Other suggestions are welcome too.
8. An Invitation to Falsify the Thesis
I'm not posting this to seek agreement. I'm posting it because I want the central thesis stress-tested.
In particular:
1. Is the Hobbesian Bootstrap Paradox a useful description of the coordination problem facing frontier AI, or is it fully subsumed by existing commitment-problem literature with nothing added?
2. The veto question raised in section 7 — absolute veto, automatic enforcement, or something in between (weighted voting, qualified majority, graduated response)? Pick a point in that space and defend it; I don't think the pure binary captures the real design problem.
These aren't the only failure modes a 27-page governance architecture has — they're just the ones I see most clearly from where I'm sitting.
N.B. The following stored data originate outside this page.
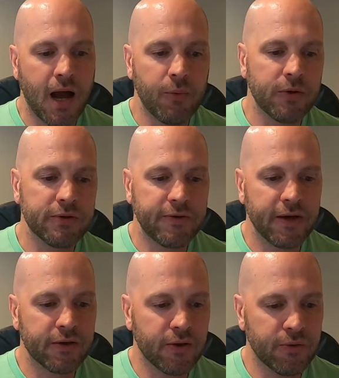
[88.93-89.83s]
I want to
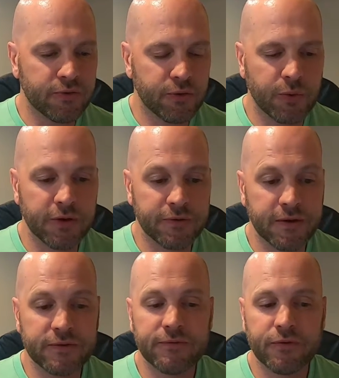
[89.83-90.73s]
take note to where it
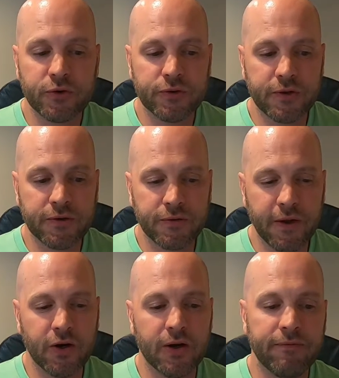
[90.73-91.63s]
says in verse 6
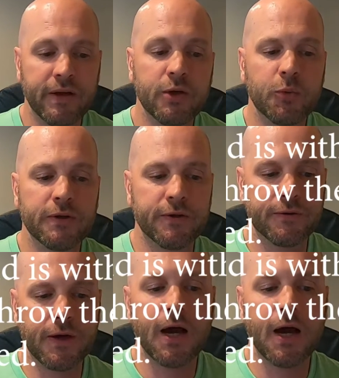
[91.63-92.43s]
there, if anyone does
The premise I started from is simple, in the effective-altruist sense of the word (the way I understood it): there is a coordination problem in frontier AI development, and that problem is what produces a Moloch dynamic — not necessarily any single actor's bad intent. If that premise is right, the fix probably isn't the specific architecture in this paper, or any particular set of rules. It's coordination itself. Get two, three, or more of the relevant actors willing to sit down, and the tooling — verification mechanisms, thresholds, committee design, whatever the negotiation actually needs — is a far more tractable problem than getting people to the table in the first place. I'm glad to keep revising this architecture, build a different one, or replace any single mechanism inside it, toward that end. The hard part was never going to be the paperwork.
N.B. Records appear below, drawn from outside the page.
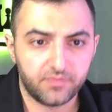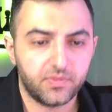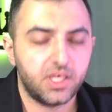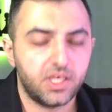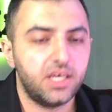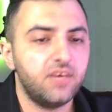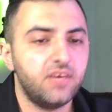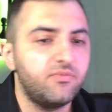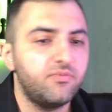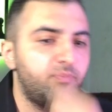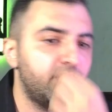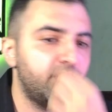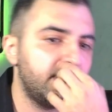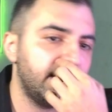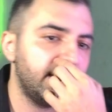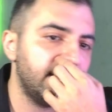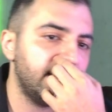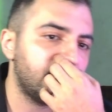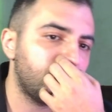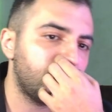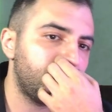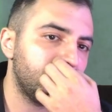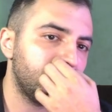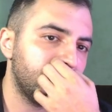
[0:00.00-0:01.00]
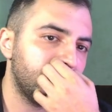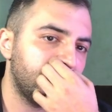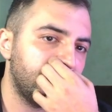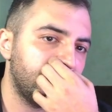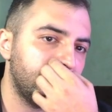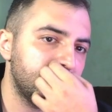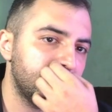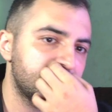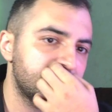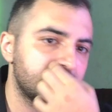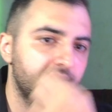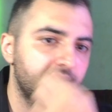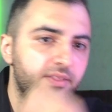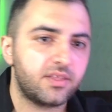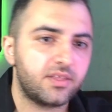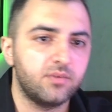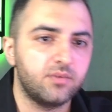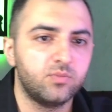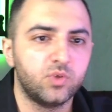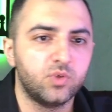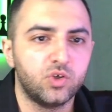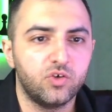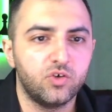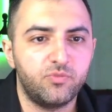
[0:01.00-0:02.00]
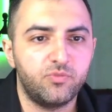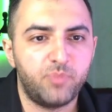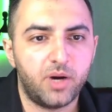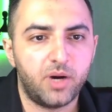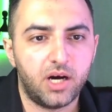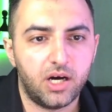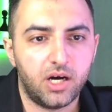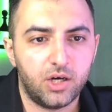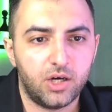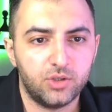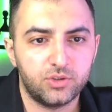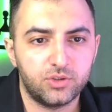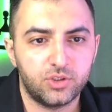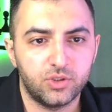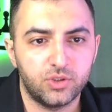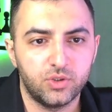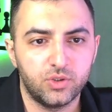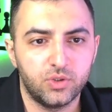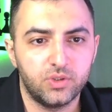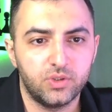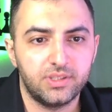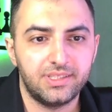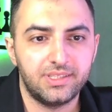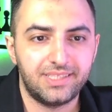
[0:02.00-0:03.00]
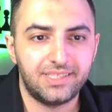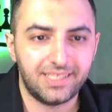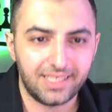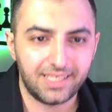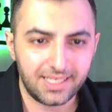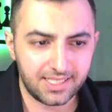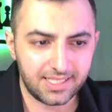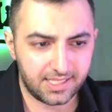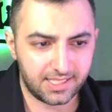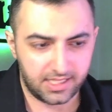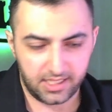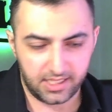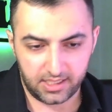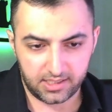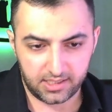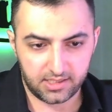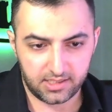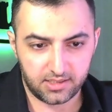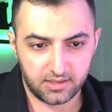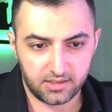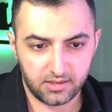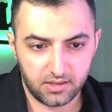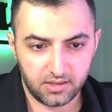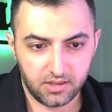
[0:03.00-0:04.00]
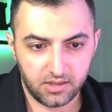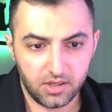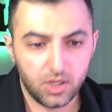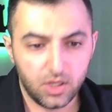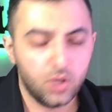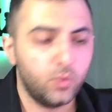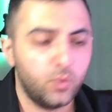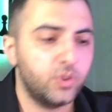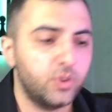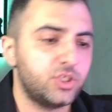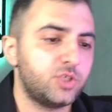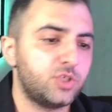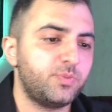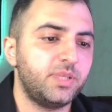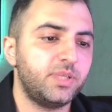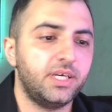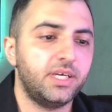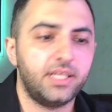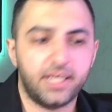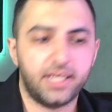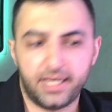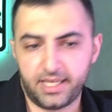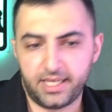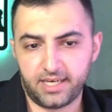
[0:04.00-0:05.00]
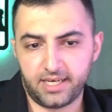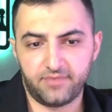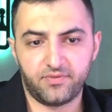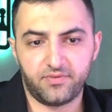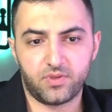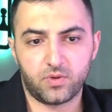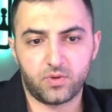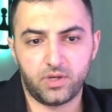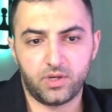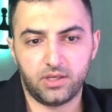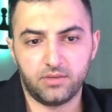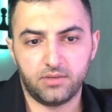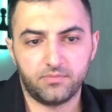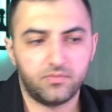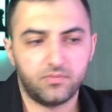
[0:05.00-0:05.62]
If Black plays the move pawn to d6, we just play knight f3.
If you work on these questions professionally — at GovAI, CSET, RAND, or inside a frontier lab's governance team — I'd particularly value:
1. A pointer to whether the industrial-privacy compliance mechanism is fundamentally broken at scale, not just untested.
2. Even if you can't make an introduction yourself: a pointer to how conversations like this typically get convened in practice — precedents, forums, intermediaries — would help more than another opinion on the architecture. I'm aware this ask is disproportionate to my current standing; I'd rather hear that said directly than have it go unsaid.
3. A better design for Level 3-4 enforcement than either an automatic trigger or a great-power veto — both of which this post admits are flawed.
This post gives the architecture. The full paper develops the enforcement regime, committee design, convergence mechanism, and incentive structure in detail.
The complete 27-page framework, The A.L.E. Project, is available on SSRN:
https://papers.ssrn.com/sol3/papers.cfm?abstract_id=7187658
I'm looking for failure modes and falsification attempts — and, more than anything, for someone willing to help get that table started; if the physical-constraints thesis is fundamentally wrong, I'd rather find out now, because the more urgent question may not be what rules to write, but who needs to be at the table before anyone writes them.